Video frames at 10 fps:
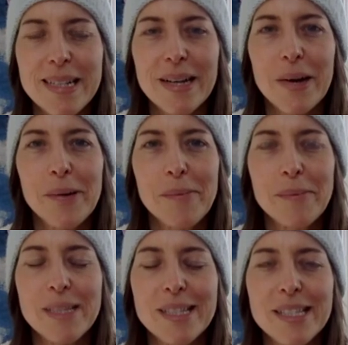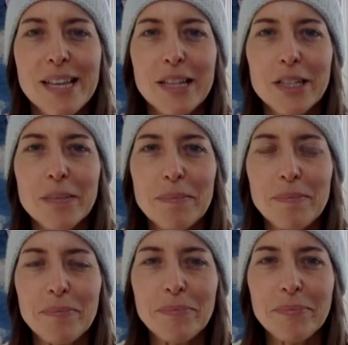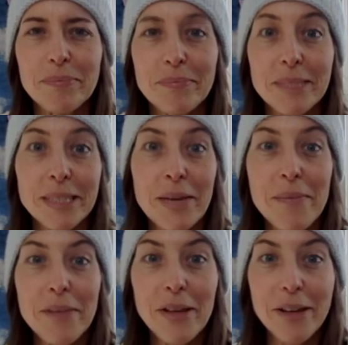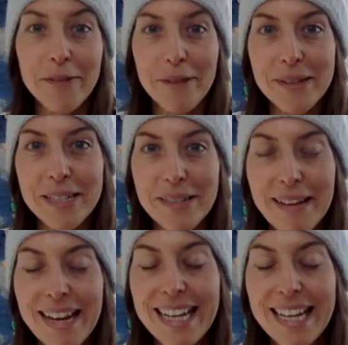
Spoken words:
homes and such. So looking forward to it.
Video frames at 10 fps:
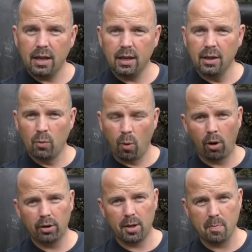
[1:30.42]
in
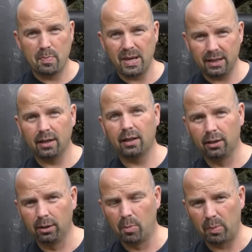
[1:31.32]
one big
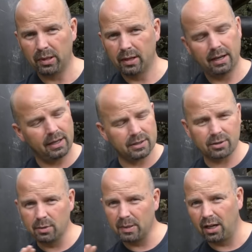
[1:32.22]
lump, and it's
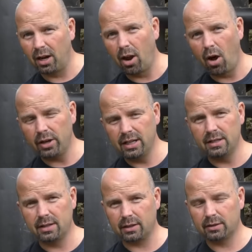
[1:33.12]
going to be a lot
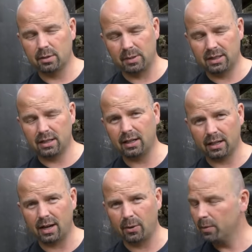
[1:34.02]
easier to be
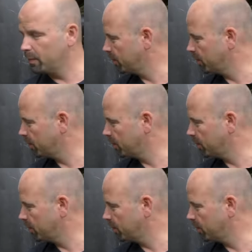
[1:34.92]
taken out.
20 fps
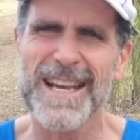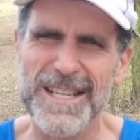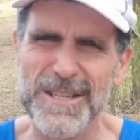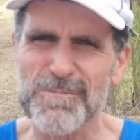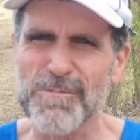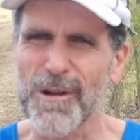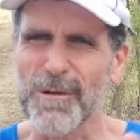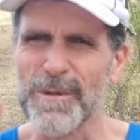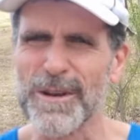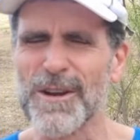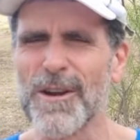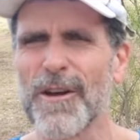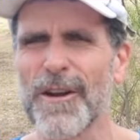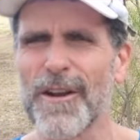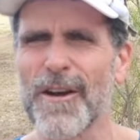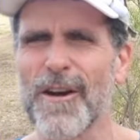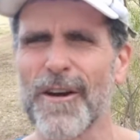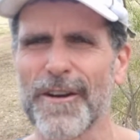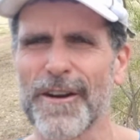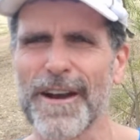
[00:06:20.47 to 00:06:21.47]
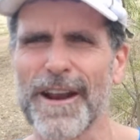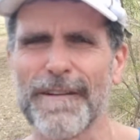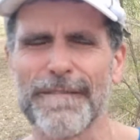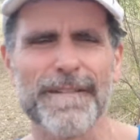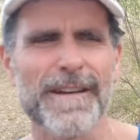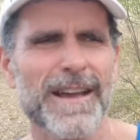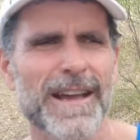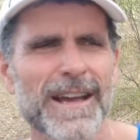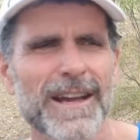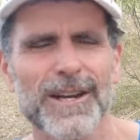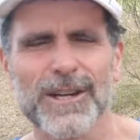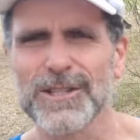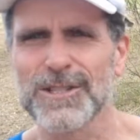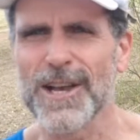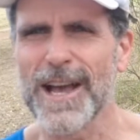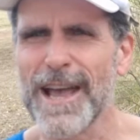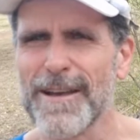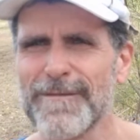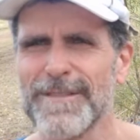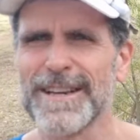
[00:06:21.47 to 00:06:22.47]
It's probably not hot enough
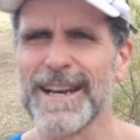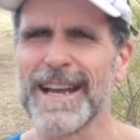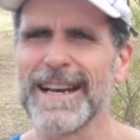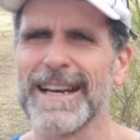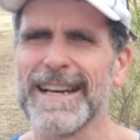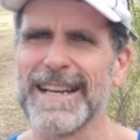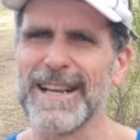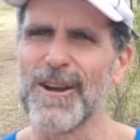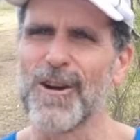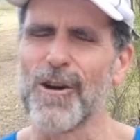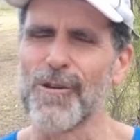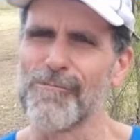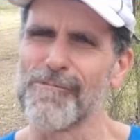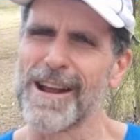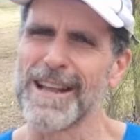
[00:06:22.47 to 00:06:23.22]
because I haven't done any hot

════════════════════

**What needs to be done:** Restate every line above exactly, omitting images.

**Written reply:**
Video frames at 10 fps:
Spoken words:
homes and such. So looking forward to it.
Video frames at 10 fps:
[1:30.42]
in
[1:31.32]
one big
[1:32.22]
lump, and it's
[1:33.12]
going to be a lot
[1:34.02]
easier to be
[1:34.92]
taken out.
20 fps
[00:06:20.47 to 00:06:21.47]
[00:06:21.47 to 00:06:22.47]
It's probably not hot enough
[00:06:22.47 to 00:06:23.22]
because I haven't done any hot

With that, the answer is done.